Spinach and Orzo Salad with Cranberries and Almonds
Source: Keep it Skinny; via Aggie’s Kitchen- Another fantastic tnt salad for us. Sue
INGREDIENTS
1 cup whole wheat orzo, uncooked
3/4 cup toasted sliced almonds
about 3/4 of a 6 oz bag of baby spinach, thinly sliced
3/4 cup dried cranberries
4 oz gorgonzola/feta crumbled
1 tablespoon poppy seeds
1-2 tablespoons sugar
2 teaspoons minced onion
1/4 teaspoon paprika
1/2 cup cider vinegar
1/3 – 1/2 cup oil (canola or light olive oil will work)
salt and pepper to taste
DIRECTIONS
• Cook orzo according to instructions on package, set aside to cool.

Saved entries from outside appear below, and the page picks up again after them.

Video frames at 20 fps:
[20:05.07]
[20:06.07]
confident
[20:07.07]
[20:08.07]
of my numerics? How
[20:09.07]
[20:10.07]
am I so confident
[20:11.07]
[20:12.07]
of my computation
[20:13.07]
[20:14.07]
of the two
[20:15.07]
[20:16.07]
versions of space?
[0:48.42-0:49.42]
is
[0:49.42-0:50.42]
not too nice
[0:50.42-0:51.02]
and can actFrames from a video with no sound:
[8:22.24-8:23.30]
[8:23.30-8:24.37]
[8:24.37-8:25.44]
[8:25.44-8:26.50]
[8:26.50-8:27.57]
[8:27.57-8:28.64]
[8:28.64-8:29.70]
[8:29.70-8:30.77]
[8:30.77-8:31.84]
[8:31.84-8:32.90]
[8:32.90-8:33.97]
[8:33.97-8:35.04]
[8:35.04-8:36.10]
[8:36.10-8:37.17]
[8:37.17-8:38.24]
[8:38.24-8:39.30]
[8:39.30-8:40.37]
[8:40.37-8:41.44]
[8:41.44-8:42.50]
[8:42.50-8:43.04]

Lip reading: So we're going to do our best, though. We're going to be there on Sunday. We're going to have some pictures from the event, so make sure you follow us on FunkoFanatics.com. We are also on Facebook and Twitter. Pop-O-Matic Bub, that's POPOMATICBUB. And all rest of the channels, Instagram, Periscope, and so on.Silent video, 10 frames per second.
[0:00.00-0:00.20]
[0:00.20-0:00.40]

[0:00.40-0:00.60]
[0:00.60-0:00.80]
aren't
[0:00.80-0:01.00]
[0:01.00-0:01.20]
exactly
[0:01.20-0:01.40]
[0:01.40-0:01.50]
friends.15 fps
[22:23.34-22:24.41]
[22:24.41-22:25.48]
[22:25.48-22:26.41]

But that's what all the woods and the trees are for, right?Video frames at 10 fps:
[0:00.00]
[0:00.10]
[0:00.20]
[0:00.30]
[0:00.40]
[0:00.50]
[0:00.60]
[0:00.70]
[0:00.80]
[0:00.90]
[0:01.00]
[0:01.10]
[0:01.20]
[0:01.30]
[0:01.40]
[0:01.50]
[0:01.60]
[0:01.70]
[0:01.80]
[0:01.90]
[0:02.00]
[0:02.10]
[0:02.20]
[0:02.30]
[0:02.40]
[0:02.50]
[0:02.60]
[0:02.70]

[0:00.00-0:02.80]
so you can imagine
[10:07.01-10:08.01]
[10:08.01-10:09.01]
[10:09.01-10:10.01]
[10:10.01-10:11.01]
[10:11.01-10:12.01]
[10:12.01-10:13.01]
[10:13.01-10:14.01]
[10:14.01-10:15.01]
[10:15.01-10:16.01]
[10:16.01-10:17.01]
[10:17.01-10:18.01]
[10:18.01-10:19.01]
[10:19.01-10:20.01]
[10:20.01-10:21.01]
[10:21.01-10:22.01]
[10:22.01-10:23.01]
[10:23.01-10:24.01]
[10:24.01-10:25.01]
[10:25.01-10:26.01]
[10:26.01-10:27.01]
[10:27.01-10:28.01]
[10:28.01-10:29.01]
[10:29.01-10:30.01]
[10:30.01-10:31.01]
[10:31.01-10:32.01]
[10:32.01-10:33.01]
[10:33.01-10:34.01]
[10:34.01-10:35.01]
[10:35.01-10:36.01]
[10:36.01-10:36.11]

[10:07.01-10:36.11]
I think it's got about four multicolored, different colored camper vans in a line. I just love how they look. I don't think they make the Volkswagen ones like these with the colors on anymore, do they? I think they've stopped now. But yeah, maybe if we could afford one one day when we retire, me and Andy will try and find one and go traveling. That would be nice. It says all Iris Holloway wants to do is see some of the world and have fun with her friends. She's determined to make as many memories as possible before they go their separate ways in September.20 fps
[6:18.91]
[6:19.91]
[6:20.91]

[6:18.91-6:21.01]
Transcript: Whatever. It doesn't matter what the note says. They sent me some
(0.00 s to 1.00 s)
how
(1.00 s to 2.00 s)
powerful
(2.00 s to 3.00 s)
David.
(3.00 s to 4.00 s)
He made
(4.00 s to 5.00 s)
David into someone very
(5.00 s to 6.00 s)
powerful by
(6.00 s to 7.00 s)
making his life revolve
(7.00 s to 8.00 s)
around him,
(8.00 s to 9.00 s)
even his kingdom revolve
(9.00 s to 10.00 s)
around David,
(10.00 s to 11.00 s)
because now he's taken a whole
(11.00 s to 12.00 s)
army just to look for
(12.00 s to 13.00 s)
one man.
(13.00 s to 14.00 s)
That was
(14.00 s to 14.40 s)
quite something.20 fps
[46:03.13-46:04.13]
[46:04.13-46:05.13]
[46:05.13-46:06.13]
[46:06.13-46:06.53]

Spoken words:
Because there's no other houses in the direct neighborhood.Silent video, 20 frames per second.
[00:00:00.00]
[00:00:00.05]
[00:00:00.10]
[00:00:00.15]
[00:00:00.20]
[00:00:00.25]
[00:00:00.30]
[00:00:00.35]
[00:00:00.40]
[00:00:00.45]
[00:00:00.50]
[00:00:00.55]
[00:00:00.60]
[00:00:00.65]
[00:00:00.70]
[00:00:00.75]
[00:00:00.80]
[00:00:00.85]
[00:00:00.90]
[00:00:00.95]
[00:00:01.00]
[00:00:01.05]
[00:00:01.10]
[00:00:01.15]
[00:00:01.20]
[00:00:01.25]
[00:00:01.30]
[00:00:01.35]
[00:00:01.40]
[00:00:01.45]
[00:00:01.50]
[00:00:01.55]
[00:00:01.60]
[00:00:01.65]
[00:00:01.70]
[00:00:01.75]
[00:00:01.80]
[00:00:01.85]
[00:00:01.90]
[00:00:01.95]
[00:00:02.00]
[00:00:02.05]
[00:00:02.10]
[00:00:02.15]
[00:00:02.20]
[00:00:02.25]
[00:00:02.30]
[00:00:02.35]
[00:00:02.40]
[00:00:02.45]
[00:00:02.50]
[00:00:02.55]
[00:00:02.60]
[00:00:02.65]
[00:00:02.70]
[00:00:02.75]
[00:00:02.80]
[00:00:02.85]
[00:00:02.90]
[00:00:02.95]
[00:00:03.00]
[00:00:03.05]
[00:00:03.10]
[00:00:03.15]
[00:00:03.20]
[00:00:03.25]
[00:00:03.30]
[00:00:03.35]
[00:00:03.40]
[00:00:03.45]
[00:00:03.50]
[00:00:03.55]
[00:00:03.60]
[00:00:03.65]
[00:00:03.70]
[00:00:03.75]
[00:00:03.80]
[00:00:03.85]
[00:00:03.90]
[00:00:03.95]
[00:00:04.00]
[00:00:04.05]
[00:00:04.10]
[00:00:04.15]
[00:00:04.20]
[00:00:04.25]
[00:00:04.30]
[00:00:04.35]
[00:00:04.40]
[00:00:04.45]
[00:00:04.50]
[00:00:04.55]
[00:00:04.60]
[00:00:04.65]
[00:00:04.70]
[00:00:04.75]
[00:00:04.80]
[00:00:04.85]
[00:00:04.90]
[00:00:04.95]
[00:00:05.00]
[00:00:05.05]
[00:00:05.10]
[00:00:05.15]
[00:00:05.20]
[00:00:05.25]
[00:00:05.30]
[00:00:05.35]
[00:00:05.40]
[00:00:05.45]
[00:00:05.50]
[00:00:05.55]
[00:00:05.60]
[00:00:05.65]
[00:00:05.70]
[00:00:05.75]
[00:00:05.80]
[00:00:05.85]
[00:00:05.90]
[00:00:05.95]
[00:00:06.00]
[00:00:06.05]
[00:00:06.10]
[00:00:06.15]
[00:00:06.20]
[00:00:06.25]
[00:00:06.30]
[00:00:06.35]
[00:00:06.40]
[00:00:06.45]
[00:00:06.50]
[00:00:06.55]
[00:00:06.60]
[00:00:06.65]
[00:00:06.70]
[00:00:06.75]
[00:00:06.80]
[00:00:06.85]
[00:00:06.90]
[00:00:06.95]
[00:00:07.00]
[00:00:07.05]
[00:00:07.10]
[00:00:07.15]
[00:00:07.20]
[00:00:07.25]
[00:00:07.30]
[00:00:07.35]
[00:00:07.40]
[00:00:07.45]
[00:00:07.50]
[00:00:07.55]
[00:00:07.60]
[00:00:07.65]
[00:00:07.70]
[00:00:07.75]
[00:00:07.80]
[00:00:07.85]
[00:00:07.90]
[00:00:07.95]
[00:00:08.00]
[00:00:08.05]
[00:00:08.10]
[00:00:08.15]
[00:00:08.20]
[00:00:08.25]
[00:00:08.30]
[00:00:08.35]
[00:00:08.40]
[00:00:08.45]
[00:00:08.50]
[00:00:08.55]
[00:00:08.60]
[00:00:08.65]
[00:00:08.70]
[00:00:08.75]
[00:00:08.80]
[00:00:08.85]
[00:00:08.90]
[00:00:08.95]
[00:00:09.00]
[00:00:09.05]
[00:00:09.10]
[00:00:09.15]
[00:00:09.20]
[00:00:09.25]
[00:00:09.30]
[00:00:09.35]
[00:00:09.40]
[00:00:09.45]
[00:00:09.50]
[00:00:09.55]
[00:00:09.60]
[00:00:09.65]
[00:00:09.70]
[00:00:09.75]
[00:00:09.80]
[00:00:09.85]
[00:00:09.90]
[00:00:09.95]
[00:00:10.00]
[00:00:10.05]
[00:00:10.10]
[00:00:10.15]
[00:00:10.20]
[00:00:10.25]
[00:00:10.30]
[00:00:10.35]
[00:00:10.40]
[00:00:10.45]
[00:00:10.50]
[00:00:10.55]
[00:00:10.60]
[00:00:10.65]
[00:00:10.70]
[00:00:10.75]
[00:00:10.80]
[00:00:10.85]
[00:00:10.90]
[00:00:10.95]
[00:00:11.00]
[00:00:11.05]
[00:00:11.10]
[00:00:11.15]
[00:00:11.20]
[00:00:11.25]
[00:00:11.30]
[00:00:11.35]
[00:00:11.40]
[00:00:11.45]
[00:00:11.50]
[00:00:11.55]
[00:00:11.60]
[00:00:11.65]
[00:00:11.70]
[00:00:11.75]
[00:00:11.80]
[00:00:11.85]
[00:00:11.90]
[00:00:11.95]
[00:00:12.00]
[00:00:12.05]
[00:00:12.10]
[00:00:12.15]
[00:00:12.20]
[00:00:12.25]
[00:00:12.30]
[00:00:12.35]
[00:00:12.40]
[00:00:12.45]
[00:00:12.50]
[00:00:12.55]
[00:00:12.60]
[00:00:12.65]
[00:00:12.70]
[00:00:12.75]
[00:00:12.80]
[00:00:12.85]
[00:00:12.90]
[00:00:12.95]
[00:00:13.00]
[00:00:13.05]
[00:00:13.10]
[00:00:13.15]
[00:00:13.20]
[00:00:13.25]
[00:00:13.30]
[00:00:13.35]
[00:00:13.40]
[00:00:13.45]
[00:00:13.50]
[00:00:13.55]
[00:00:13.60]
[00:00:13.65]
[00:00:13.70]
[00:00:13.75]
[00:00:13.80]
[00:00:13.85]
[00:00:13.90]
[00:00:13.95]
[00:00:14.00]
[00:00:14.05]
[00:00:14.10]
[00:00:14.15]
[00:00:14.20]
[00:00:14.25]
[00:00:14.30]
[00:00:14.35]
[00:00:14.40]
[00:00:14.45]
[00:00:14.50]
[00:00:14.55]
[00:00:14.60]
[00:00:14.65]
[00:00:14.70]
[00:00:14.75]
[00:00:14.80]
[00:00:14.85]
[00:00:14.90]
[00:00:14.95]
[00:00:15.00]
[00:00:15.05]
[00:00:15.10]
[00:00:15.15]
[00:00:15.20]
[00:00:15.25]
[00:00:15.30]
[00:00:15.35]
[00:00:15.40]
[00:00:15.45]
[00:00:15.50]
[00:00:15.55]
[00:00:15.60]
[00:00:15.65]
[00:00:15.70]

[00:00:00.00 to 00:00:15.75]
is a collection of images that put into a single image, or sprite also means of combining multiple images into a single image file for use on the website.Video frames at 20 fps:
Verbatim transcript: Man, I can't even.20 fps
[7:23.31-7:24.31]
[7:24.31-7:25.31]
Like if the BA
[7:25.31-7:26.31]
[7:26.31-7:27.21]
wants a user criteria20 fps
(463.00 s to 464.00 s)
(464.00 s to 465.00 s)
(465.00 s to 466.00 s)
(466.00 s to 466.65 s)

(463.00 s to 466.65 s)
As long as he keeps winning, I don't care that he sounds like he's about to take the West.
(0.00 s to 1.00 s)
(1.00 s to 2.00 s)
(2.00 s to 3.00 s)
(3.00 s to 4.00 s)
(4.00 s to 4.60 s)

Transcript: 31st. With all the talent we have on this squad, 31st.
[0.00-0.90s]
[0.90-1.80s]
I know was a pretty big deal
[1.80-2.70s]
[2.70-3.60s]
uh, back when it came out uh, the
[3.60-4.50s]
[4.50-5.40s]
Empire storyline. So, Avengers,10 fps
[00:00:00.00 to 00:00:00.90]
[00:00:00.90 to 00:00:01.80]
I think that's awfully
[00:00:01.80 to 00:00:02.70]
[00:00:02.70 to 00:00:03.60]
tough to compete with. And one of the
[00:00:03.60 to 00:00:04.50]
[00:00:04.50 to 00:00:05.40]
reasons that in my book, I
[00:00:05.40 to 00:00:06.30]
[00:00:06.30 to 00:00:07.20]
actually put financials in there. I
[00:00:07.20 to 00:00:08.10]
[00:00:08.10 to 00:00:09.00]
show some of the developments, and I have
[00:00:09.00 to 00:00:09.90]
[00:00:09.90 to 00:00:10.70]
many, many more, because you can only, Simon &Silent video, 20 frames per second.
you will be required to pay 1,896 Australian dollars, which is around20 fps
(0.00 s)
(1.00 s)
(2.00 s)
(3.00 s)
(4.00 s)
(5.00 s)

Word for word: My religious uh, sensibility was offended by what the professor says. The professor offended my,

• In bowl, whisk together poppy seeds, sugar, onion, paprika, vinegar, oil and pinches of salt and pepper.
• In a large salad bowl combine orzo, almonds, spinach and cranberries.
• Gently toss ingredients with 1/3-1/2 amount of dressing, add more or less to your liking. (I don’t like my salad overdressed.)
• Add gorgonzola/feta and gently toss again.
• Serve immediately at room temperature or slightly chilled.